Sono bastate 48 ore ai carabinieri della compagnia di Aversa per chiudere il cerchio sul commando che, all’alba di sabato 12 settembre scorso, ha fatto irruzione in un’abitazione di Teverola, nel Casertano, portando a segno una rapina con sequestro di persona. I tre indagati, un quarantenne e un ventinovenne, entrambi di Napoli, e un quarantanovenne di Torre Annunziata, sono accusati anche di aver tentato un’estorsione ai danni delle stesse vittime. L’operazione, condotta dai militari della sezione operativa, ha preso il via poche ore dopo la rapina, grazie alla tempestiva denuncia dei proprietari dell’abitazione. Questi ultimi, due coniugi, hanno raccontato di essere stati rapinati da quattro persone che si erano presentati come militari della guardia di finanza. I finti finanzieri, muniti di pettorina d’ordinanza e con il volto nascosto da mascherina, hanno suonato il campanello di casa intorno alle 6 del mattino.
Quando gli ignari inquilini hanno aperto la porta, il commando ha rivelato le vere intenzioni. Uno dei malviventi ha infatti spianato una pistola, ordinando al padrone di casa di aprire la cassaforte. Immobilizzata anche la moglie, gli altri rapinatori hanno messo a soqquadro l’abitazione in cerca di contanti e preziosi. Non paghi del denaro trovato, poco più di un migliaio di euro in contanti, i malviventi hanno preteso la consegna, entro due giorni, della somma di 100mila euro. In un primo momento sarebbero stati intenzionati a rapire la donna e a scambiarla con il denaro, salvo poi desistere dal sequestro. Immobilizzati i coniugi e intimato loro il silenzio, i rapinatori sono fuggiti non prima di aver ricordato alle vittime di preparare l’ingente somma.
I carabinieri, dopo aver compiuto una serie di riscontri tecnici, hanno immediatamente avviato l’attività investigativa, con l’obiettivo di identificare gli autori del violento crimine. Il successivo lunedì mattina, all’orario pattuito per la consegna del denaro, i militari dell’Arma hanno organizzato un servizio di appostamento e controllo nei pressi dell’abitazione delle vittime. E non sono passati inosservati agli occhi esperti dei carabinieri i tre finti finanzieri indagati a bordo di un’automobile Lancia Y di colore nero, affittata dal commando. I malviventi, vistisi scoperti, hanno tentato di lasciare i luoghi e far perdere le proprie tracce, ma sono stati prontamente bloccati dalle pattuglie e sottoposti a controllo.

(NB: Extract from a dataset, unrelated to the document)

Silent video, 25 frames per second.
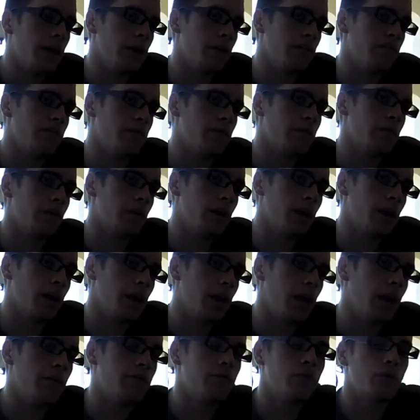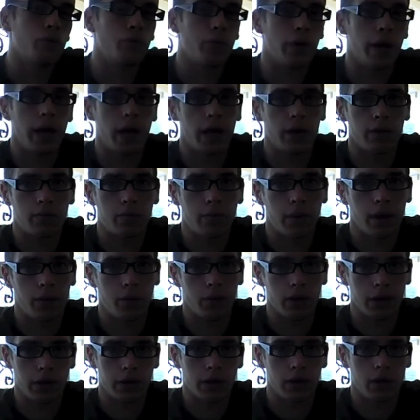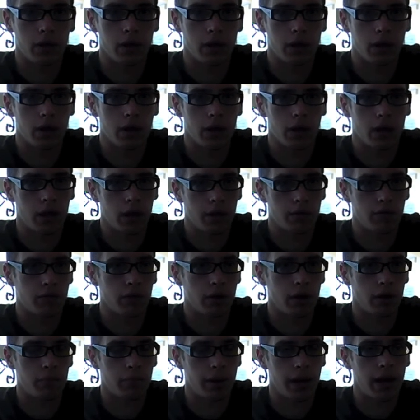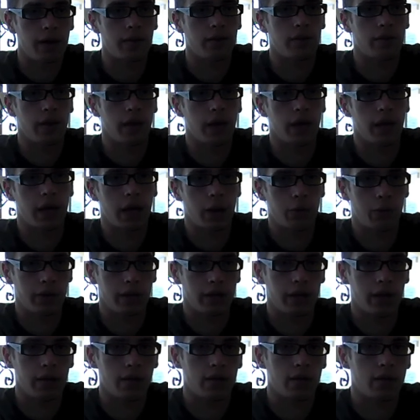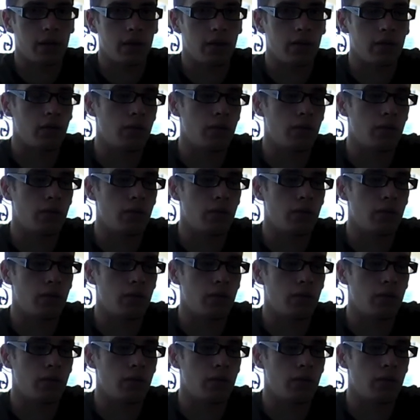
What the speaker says: if, after RASP, after I passed that, I would get sent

Da una prima perquisizione del veicolo è stato rinvenuto un telefono cellulare di vecchia generazione con all’interno la “sim card” utilizzata, come emerso dalle successive verifiche, per contattare il telefono fisso dell’abitazione delle vittime. Le successive perquisizioni nelle residenze dei finti finanzieri indagati hanno consentito di rinvenire e sequestrare anche due proiettili, uno calibro 7,65 Parabellum ed uno 7,65 Gfl., un passamontagna di colore nero, una carta d’identità elettronica falsa e altri due telefoni cellulari. A quel punto sono scattate le manette ai polsi di V. G., R. C. e R. V., trasferiti, su disposizione del pubblico ministero di turno della Procura della Repubblica di Napoli Nord, nel carcere di Santa Maria Capua Vetere. Per tutti e tre il giudice, al termine degli interrogatori di garanzia, ha convalidato l’arresto e disposto la misura cautelare in carcere richiesta dalla suddetta Procura. Le indagini sono ancora in corso per individuare e assicurare alla giustizia anche il quarto complice.